*Activity:* Only the pictures are to be dropped; the rest of the data below is to be duplicated exactly.

Dataset records:
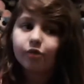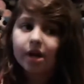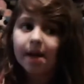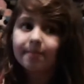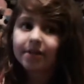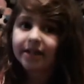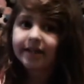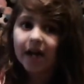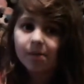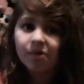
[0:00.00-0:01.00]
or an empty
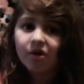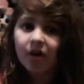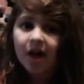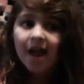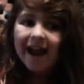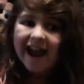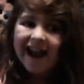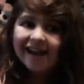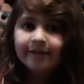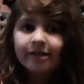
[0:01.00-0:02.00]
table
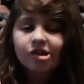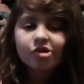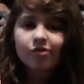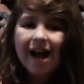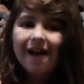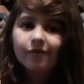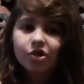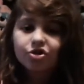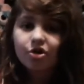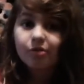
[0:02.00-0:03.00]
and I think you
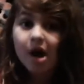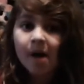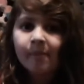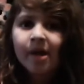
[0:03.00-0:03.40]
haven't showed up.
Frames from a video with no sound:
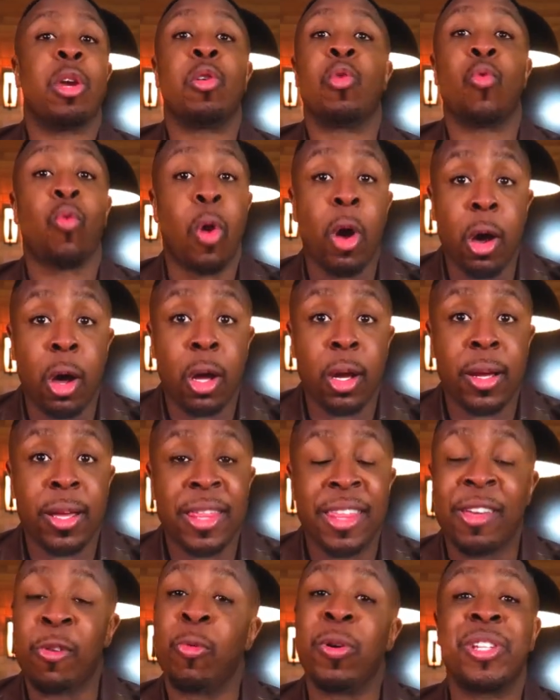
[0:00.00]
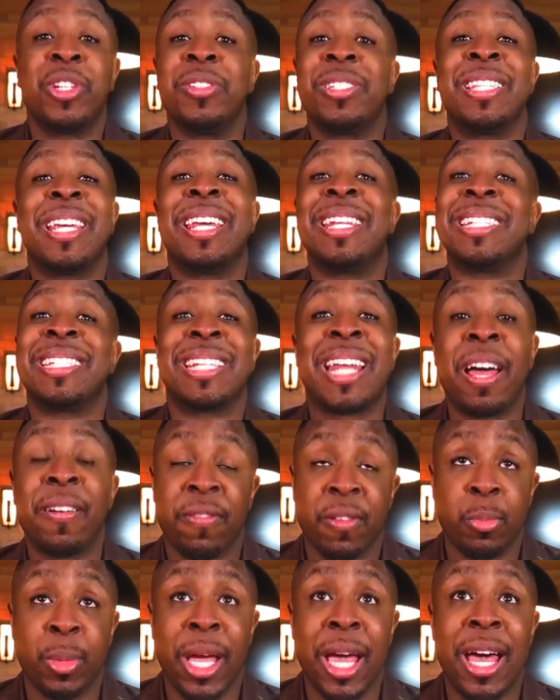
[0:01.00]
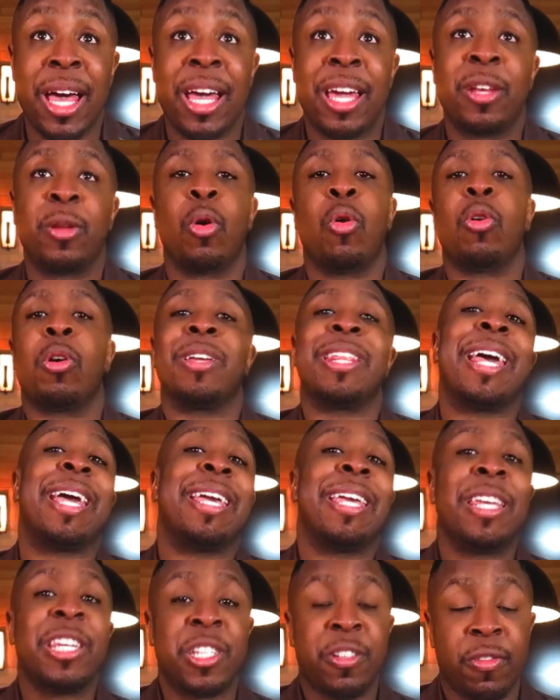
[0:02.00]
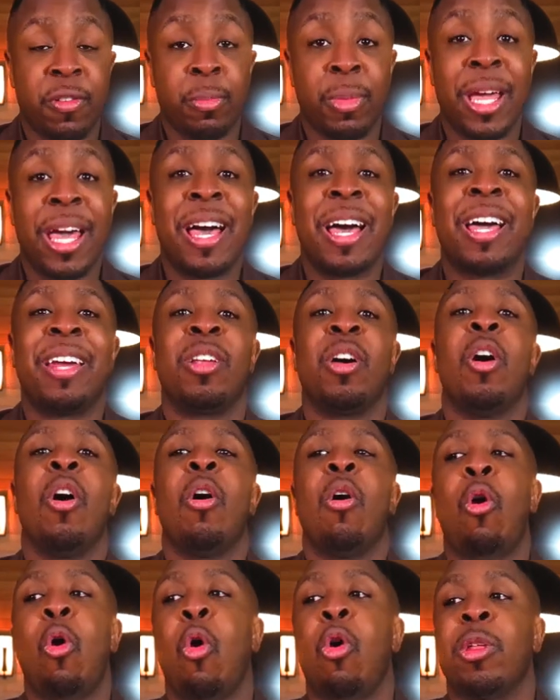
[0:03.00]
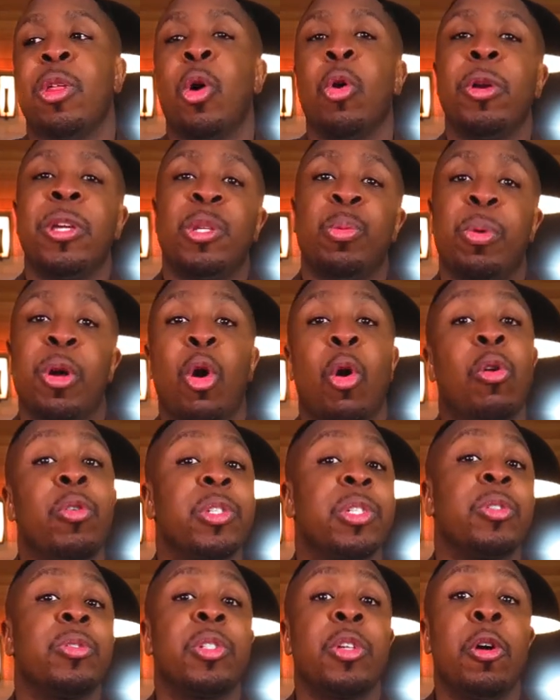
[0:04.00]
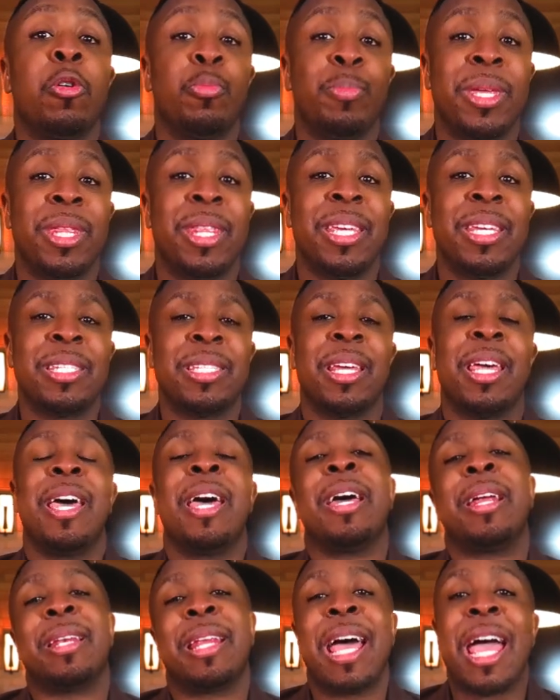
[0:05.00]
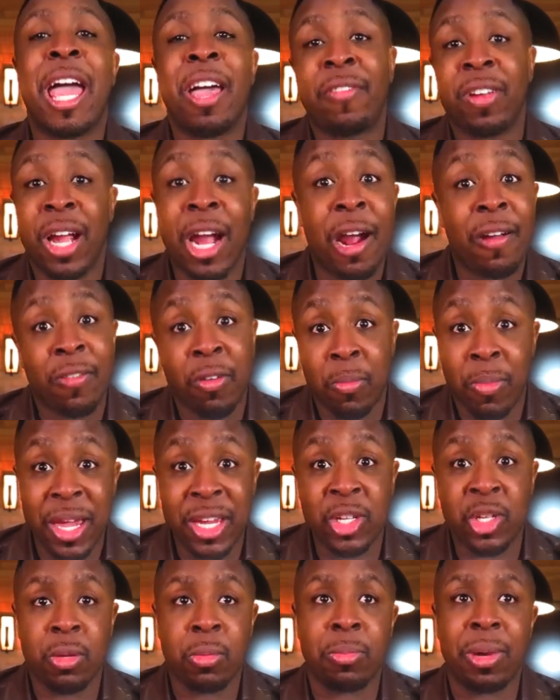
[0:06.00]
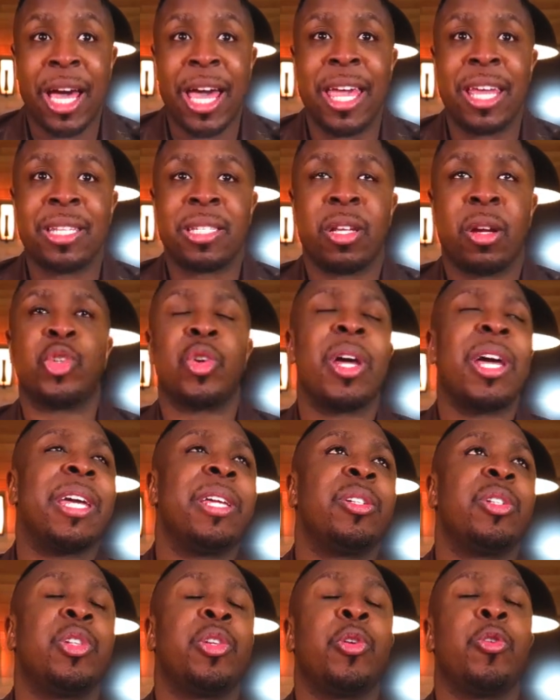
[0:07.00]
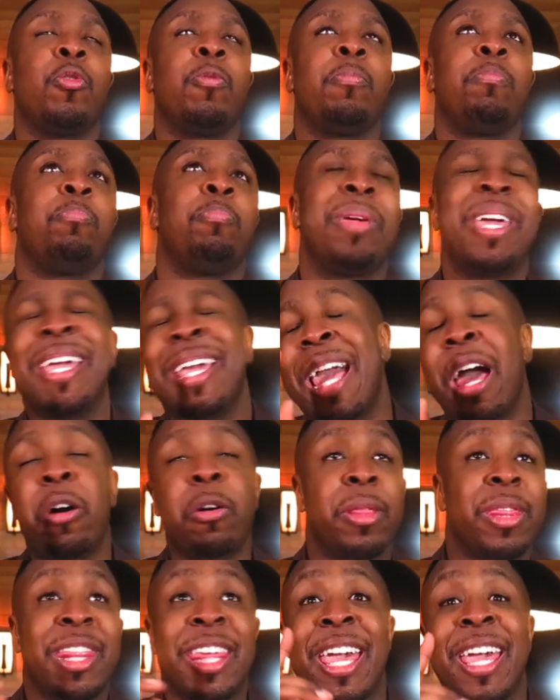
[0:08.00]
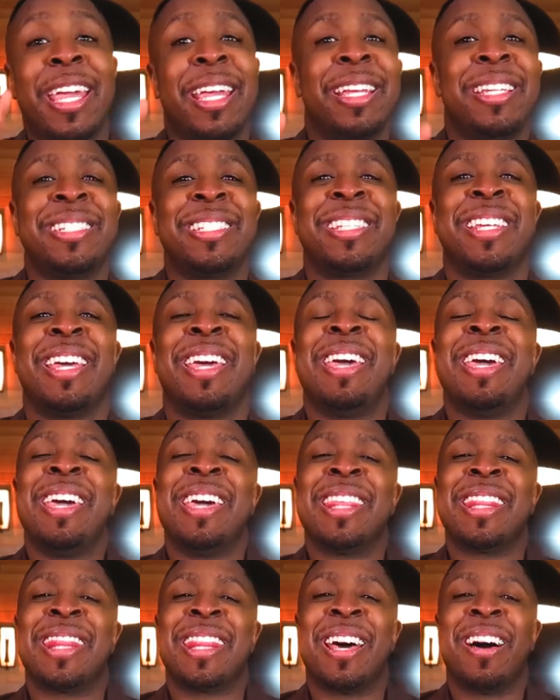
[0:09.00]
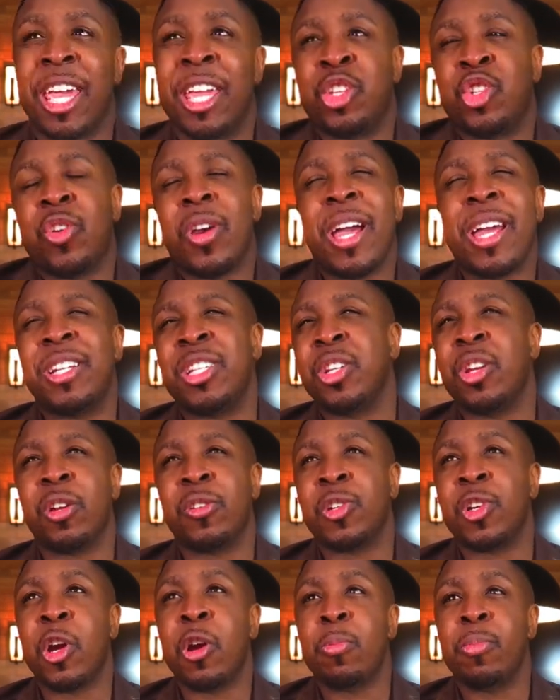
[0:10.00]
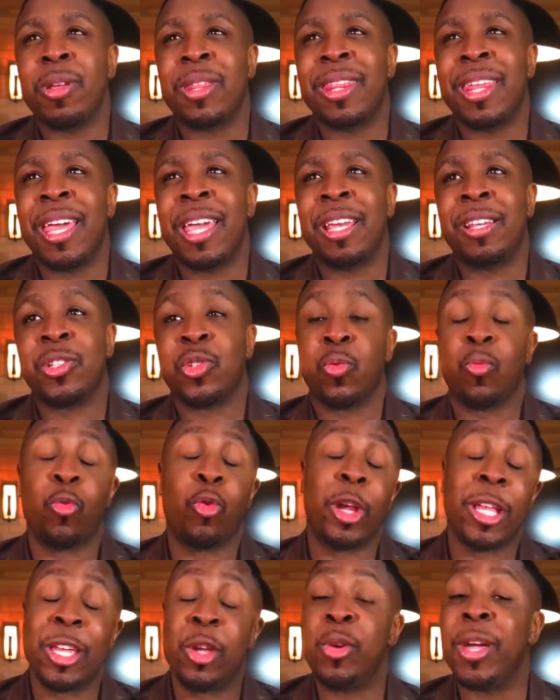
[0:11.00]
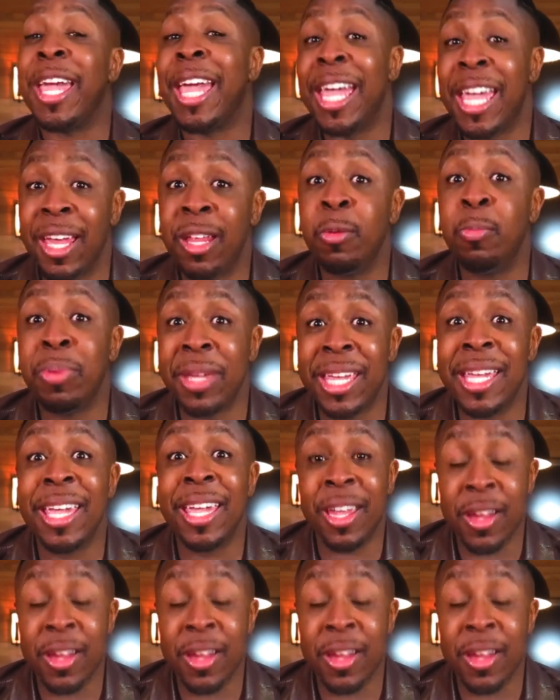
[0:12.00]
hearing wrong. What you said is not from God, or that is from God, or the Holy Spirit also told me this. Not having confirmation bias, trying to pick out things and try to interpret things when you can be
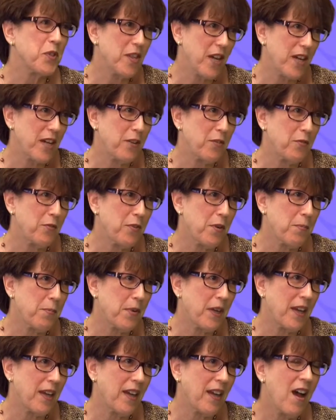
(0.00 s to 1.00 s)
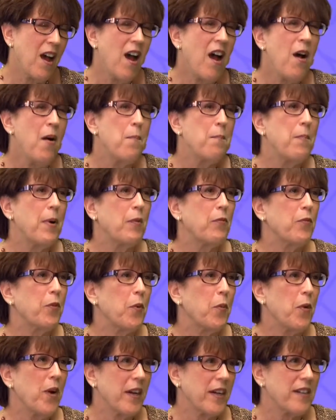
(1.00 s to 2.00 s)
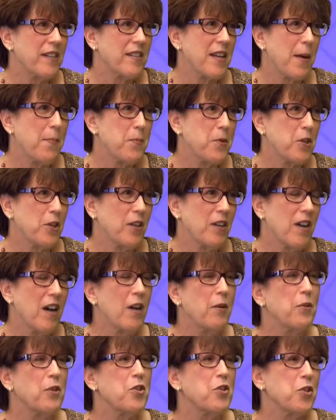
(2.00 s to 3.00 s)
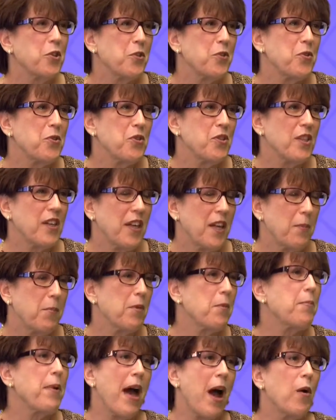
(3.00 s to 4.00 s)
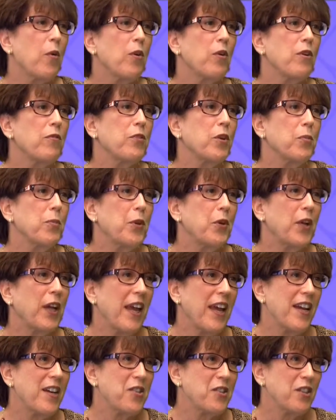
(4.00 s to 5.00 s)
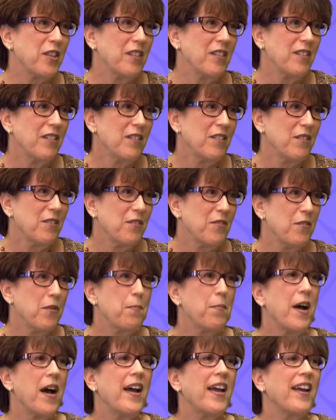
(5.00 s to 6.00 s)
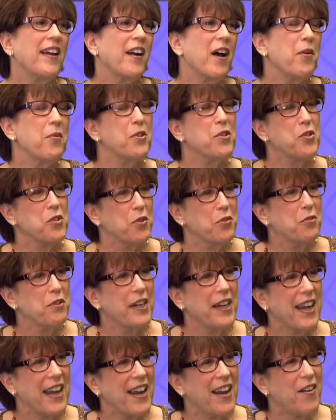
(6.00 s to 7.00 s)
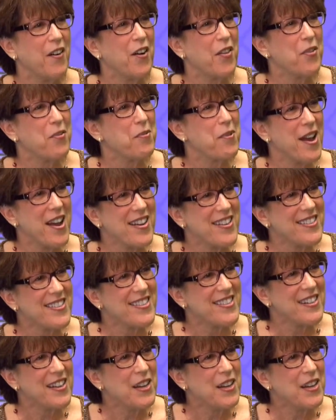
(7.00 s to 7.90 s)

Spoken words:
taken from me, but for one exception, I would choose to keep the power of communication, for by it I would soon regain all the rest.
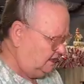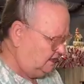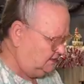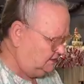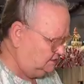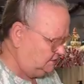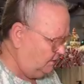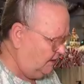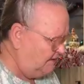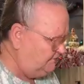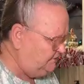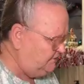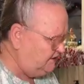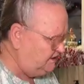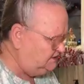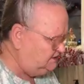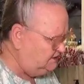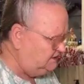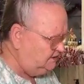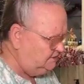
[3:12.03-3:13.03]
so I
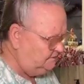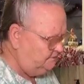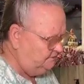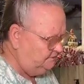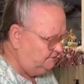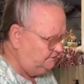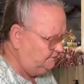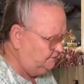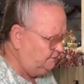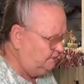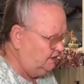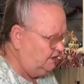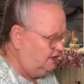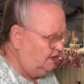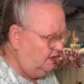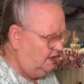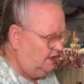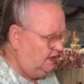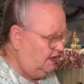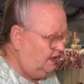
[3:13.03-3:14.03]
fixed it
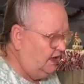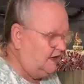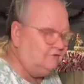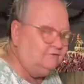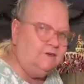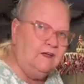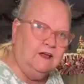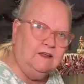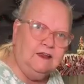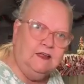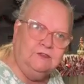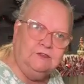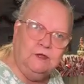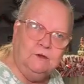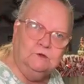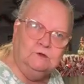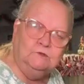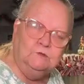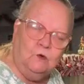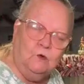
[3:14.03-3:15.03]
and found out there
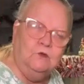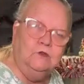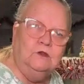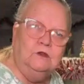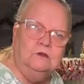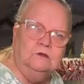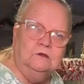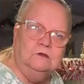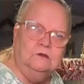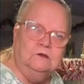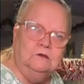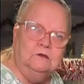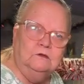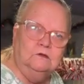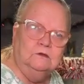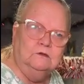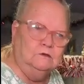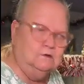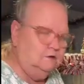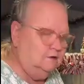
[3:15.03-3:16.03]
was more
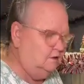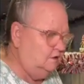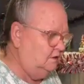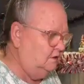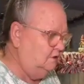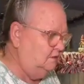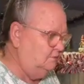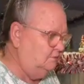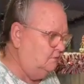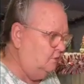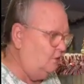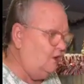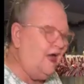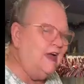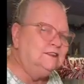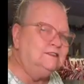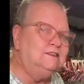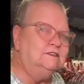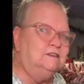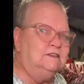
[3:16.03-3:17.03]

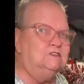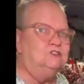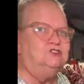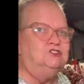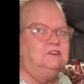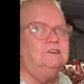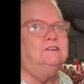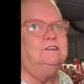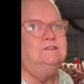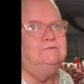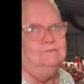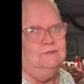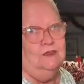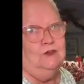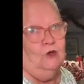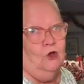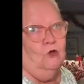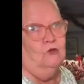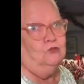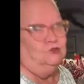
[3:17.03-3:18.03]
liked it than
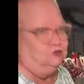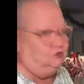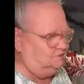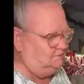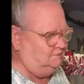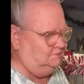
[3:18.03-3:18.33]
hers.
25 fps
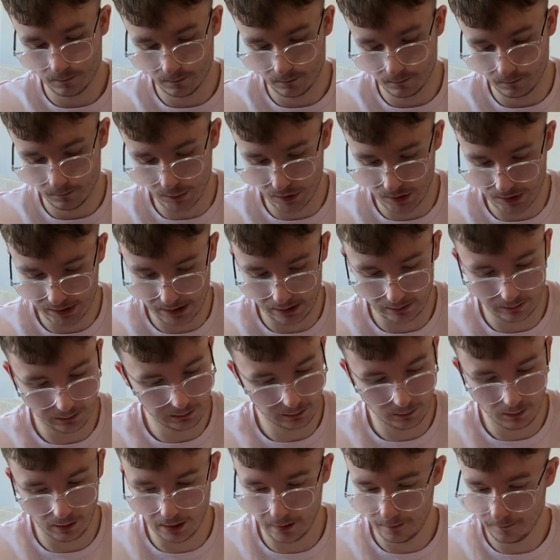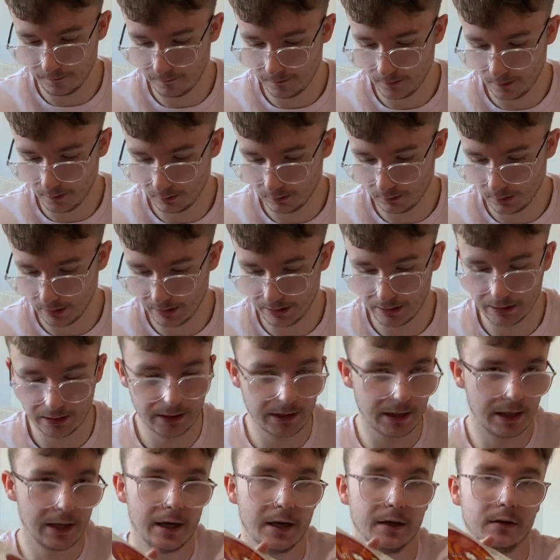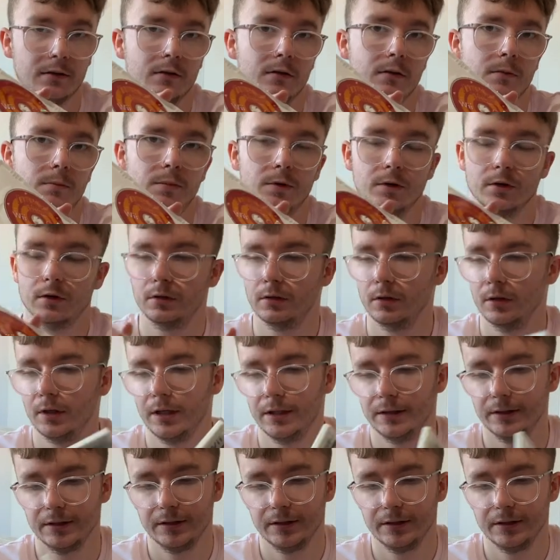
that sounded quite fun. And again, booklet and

*Answer below:*
[0:00.00-0:01.00]
or an empty
[0:01.00-0:02.00]
table
[0:02.00-0:03.00]
and I think you
[0:03.00-0:03.40]
haven't showed up.
Frames from a video with no sound:
[0:00.00]
[0:01.00]
[0:02.00]
[0:03.00]
[0:04.00]
[0:05.00]
[0:06.00]
[0:07.00]
[0:08.00]
[0:09.00]
[0:10.00]
[0:11.00]
[0:12.00]
hearing wrong. What you said is not from God, or that is from God, or the Holy Spirit also told me this. Not having confirmation bias, trying to pick out things and try to interpret things when you can be
(0.00 s to 1.00 s)
(1.00 s to 2.00 s)
(2.00 s to 3.00 s)
(3.00 s to 4.00 s)
(4.00 s to 5.00 s)
(5.00 s to 6.00 s)
(6.00 s to 7.00 s)
(7.00 s to 7.90 s)

Spoken words:
taken from me, but for one exception, I would choose to keep the power of communication, for by it I would soon regain all the rest.
[3:12.03-3:13.03]
so I
[3:13.03-3:14.03]
fixed it
[3:14.03-3:15.03]
and found out there
[3:15.03-3:16.03]
was more
[3:16.03-3:17.03]

[3:17.03-3:18.03]
liked it than
[3:18.03-3:18.33]
hers.
25 fps
that sounded quite fun. And again, booklet and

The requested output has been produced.